**Exercise instructions**:
Set down every entry exactly as it stands, omitting any picture.

**Working data**:
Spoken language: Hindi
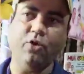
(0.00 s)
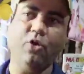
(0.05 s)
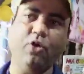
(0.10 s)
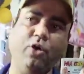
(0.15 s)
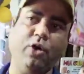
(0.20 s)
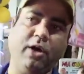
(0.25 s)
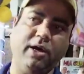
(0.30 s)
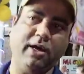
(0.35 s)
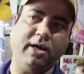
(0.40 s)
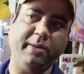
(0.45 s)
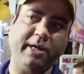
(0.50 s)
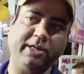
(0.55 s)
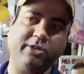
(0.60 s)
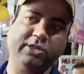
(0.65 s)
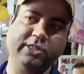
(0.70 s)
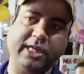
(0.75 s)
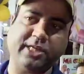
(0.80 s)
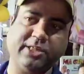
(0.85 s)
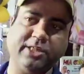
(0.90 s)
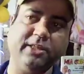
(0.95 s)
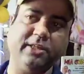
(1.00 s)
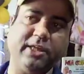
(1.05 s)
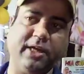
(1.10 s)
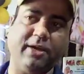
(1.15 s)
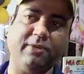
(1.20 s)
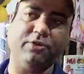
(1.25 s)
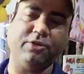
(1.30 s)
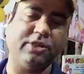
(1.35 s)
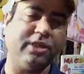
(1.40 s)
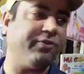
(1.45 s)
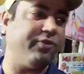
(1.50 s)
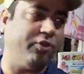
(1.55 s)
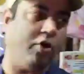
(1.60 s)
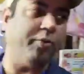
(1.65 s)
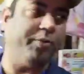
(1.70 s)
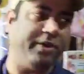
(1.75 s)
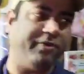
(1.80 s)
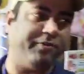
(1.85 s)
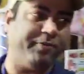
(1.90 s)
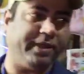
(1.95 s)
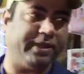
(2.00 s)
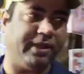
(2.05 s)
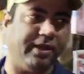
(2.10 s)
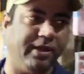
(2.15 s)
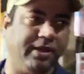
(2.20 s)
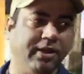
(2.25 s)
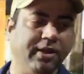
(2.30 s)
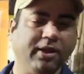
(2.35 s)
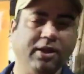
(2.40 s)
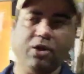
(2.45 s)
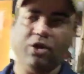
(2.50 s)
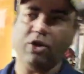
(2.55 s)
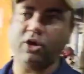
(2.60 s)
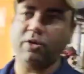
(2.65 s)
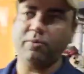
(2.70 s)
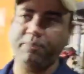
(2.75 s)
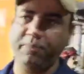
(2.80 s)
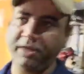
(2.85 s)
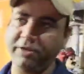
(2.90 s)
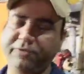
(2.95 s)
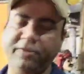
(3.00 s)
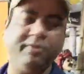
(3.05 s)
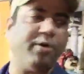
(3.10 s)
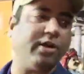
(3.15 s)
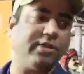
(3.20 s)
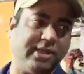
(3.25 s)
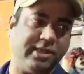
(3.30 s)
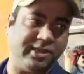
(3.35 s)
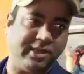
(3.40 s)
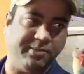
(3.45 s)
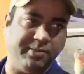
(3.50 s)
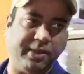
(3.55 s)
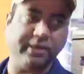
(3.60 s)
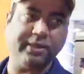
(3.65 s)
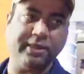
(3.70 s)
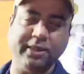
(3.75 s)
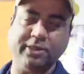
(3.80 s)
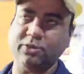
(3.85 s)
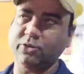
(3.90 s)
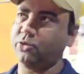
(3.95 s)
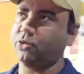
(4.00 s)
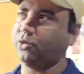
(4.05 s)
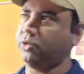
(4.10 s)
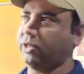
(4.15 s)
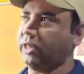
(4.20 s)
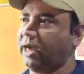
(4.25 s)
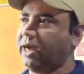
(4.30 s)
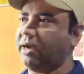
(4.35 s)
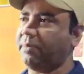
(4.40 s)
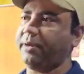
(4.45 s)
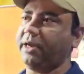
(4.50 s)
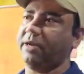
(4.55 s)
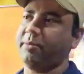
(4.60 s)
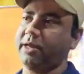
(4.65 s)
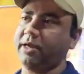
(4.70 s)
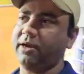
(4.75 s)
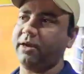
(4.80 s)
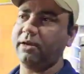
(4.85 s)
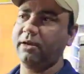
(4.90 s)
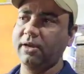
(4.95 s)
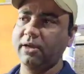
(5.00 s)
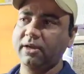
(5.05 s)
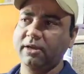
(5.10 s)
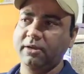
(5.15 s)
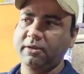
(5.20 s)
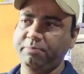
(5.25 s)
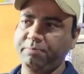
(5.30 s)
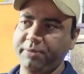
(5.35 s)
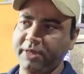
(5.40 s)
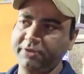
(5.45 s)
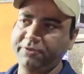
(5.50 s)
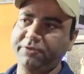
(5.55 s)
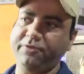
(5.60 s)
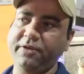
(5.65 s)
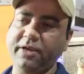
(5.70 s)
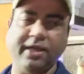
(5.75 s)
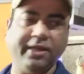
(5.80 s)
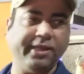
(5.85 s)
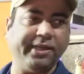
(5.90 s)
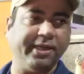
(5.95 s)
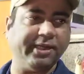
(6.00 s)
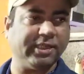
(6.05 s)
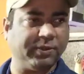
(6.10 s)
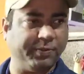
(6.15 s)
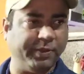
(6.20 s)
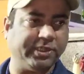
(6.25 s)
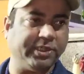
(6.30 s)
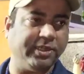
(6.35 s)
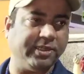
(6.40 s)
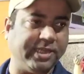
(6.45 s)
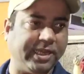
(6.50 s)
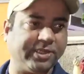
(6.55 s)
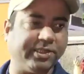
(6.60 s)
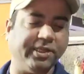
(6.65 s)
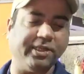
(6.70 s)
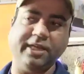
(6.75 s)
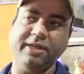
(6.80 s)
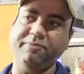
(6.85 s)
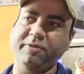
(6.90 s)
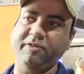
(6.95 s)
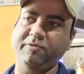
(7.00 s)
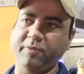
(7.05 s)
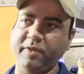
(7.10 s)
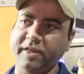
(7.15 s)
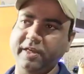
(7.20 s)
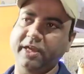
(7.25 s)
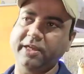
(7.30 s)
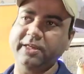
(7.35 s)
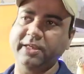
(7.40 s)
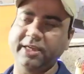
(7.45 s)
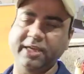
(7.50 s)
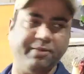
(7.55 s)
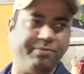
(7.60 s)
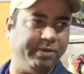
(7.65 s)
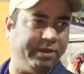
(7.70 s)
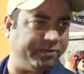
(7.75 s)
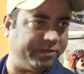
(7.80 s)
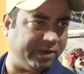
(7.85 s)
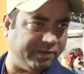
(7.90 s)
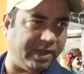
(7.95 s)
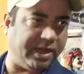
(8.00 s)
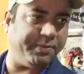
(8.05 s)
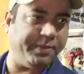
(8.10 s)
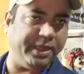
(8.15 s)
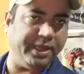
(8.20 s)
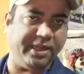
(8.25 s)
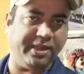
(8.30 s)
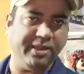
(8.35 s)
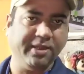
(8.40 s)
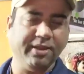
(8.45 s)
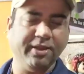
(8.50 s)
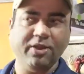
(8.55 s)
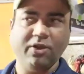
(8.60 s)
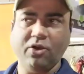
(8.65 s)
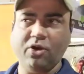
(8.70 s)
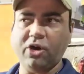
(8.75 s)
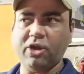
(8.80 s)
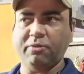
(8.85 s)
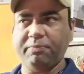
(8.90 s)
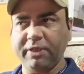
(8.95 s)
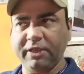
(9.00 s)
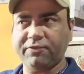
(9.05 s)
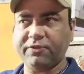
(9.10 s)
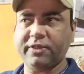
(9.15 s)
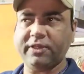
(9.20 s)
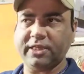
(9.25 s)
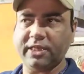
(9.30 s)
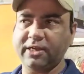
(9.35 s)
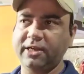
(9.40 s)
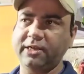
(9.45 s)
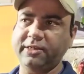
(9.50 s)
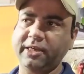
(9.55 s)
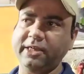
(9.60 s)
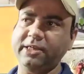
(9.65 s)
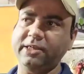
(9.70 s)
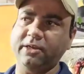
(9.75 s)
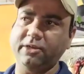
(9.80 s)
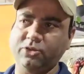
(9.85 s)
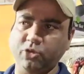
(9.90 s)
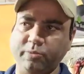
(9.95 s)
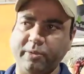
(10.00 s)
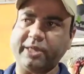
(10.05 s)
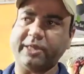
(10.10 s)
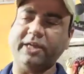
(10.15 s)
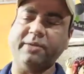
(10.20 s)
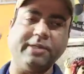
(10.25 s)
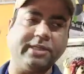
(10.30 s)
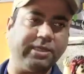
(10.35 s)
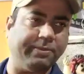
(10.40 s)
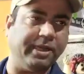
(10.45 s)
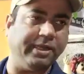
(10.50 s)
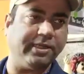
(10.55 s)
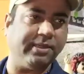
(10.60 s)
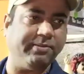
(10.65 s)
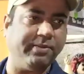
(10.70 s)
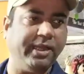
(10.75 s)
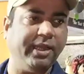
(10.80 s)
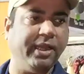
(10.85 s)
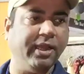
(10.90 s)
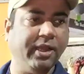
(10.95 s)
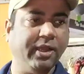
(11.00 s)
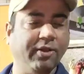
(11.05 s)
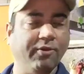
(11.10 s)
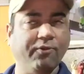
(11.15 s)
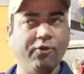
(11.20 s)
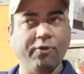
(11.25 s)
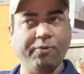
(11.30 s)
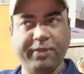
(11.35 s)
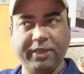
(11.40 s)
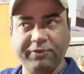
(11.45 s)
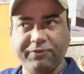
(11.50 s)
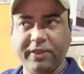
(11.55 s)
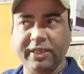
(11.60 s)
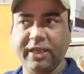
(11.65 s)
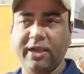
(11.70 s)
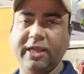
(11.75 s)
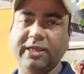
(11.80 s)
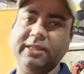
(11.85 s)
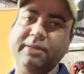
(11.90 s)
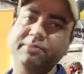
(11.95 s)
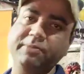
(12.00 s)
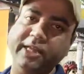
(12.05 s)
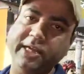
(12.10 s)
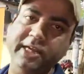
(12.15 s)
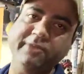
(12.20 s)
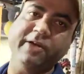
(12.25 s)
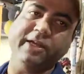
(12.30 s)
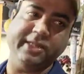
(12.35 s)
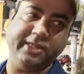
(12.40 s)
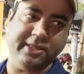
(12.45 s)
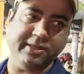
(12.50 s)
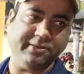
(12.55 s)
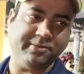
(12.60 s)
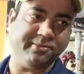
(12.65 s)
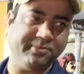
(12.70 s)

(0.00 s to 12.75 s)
वो हमारा जो सेक्शन था वो सिर्फ नौ बीफ पे था और बीफ की बहुत ज़्यादा डिमांड थी तो यहाँ पे हमारा बीफ नहारी का स्पेशल सेक्शन है बीफ बिरयानी है बीफ कबाब हैं और बीफ से रिलेटेड जो मार्केट में सब आइटम हैं वो बीफ की यहाँ आइटम दिल्ली वाली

**Solution below**:
Spoken language: Hindi
(0.00 s)
(0.05 s)
(0.10 s)
(0.15 s)
(0.20 s)
(0.25 s)
(0.30 s)
(0.35 s)
(0.40 s)
(0.45 s)
(0.50 s)
(0.55 s)
(0.60 s)
(0.65 s)
(0.70 s)
(0.75 s)
(0.80 s)
(0.85 s)
(0.90 s)
(0.95 s)
(1.00 s)
(1.05 s)
(1.10 s)
(1.15 s)
(1.20 s)
(1.25 s)
(1.30 s)
(1.35 s)
(1.40 s)
(1.45 s)
(1.50 s)
(1.55 s)
(1.60 s)
(1.65 s)
(1.70 s)
(1.75 s)
(1.80 s)
(1.85 s)
(1.90 s)
(1.95 s)
(2.00 s)
(2.05 s)
(2.10 s)
(2.15 s)
(2.20 s)
(2.25 s)
(2.30 s)
(2.35 s)
(2.40 s)
(2.45 s)
(2.50 s)
(2.55 s)
(2.60 s)
(2.65 s)
(2.70 s)
(2.75 s)
(2.80 s)
(2.85 s)
(2.90 s)
(2.95 s)
(3.00 s)
(3.05 s)
(3.10 s)
(3.15 s)
(3.20 s)
(3.25 s)
(3.30 s)
(3.35 s)
(3.40 s)
(3.45 s)
(3.50 s)
(3.55 s)
(3.60 s)
(3.65 s)
(3.70 s)
(3.75 s)
(3.80 s)
(3.85 s)
(3.90 s)
(3.95 s)
(4.00 s)
(4.05 s)
(4.10 s)
(4.15 s)
(4.20 s)
(4.25 s)
(4.30 s)
(4.35 s)
(4.40 s)
(4.45 s)
(4.50 s)
(4.55 s)
(4.60 s)
(4.65 s)
(4.70 s)
(4.75 s)
(4.80 s)
(4.85 s)
(4.90 s)
(4.95 s)
(5.00 s)
(5.05 s)
(5.10 s)
(5.15 s)
(5.20 s)
(5.25 s)
(5.30 s)
(5.35 s)
(5.40 s)
(5.45 s)
(5.50 s)
(5.55 s)
(5.60 s)
(5.65 s)
(5.70 s)
(5.75 s)
(5.80 s)
(5.85 s)
(5.90 s)
(5.95 s)
(6.00 s)
(6.05 s)
(6.10 s)
(6.15 s)
(6.20 s)
(6.25 s)
(6.30 s)
(6.35 s)
(6.40 s)
(6.45 s)
(6.50 s)
(6.55 s)
(6.60 s)
(6.65 s)
(6.70 s)
(6.75 s)
(6.80 s)
(6.85 s)
(6.90 s)
(6.95 s)
(7.00 s)
(7.05 s)
(7.10 s)
(7.15 s)
(7.20 s)
(7.25 s)
(7.30 s)
(7.35 s)
(7.40 s)
(7.45 s)
(7.50 s)
(7.55 s)
(7.60 s)
(7.65 s)
(7.70 s)
(7.75 s)
(7.80 s)
(7.85 s)
(7.90 s)
(7.95 s)
(8.00 s)
(8.05 s)
(8.10 s)
(8.15 s)
(8.20 s)
(8.25 s)
(8.30 s)
(8.35 s)
(8.40 s)
(8.45 s)
(8.50 s)
(8.55 s)
(8.60 s)
(8.65 s)
(8.70 s)
(8.75 s)
(8.80 s)
(8.85 s)
(8.90 s)
(8.95 s)
(9.00 s)
(9.05 s)
(9.10 s)
(9.15 s)
(9.20 s)
(9.25 s)
(9.30 s)
(9.35 s)
(9.40 s)
(9.45 s)
(9.50 s)
(9.55 s)
(9.60 s)
(9.65 s)
(9.70 s)
(9.75 s)
(9.80 s)
(9.85 s)
(9.90 s)
(9.95 s)
(10.00 s)
(10.05 s)
(10.10 s)
(10.15 s)
(10.20 s)
(10.25 s)
(10.30 s)
(10.35 s)
(10.40 s)
(10.45 s)
(10.50 s)
(10.55 s)
(10.60 s)
(10.65 s)
(10.70 s)
(10.75 s)
(10.80 s)
(10.85 s)
(10.90 s)
(10.95 s)
(11.00 s)
(11.05 s)
(11.10 s)
(11.15 s)
(11.20 s)
(11.25 s)
(11.30 s)
(11.35 s)
(11.40 s)
(11.45 s)
(11.50 s)
(11.55 s)
(11.60 s)
(11.65 s)
(11.70 s)
(11.75 s)
(11.80 s)
(11.85 s)
(11.90 s)
(11.95 s)
(12.00 s)
(12.05 s)
(12.10 s)
(12.15 s)
(12.20 s)
(12.25 s)
(12.30 s)
(12.35 s)
(12.40 s)
(12.45 s)
(12.50 s)
(12.55 s)
(12.60 s)
(12.65 s)
(12.70 s)

(0.00 s to 12.75 s)
वो हमारा जो सेक्शन था वो सिर्फ नौ बीफ पे था और बीफ की बहुत ज़्यादा डिमांड थी तो यहाँ पे हमारा बीफ नहारी का स्पेशल सेक्शन है बीफ बिरयानी है बीफ कबाब हैं और बीफ से रिलेटेड जो मार्केट में सब आइटम हैं वो बीफ की यहाँ आइटम दिल्ली वाली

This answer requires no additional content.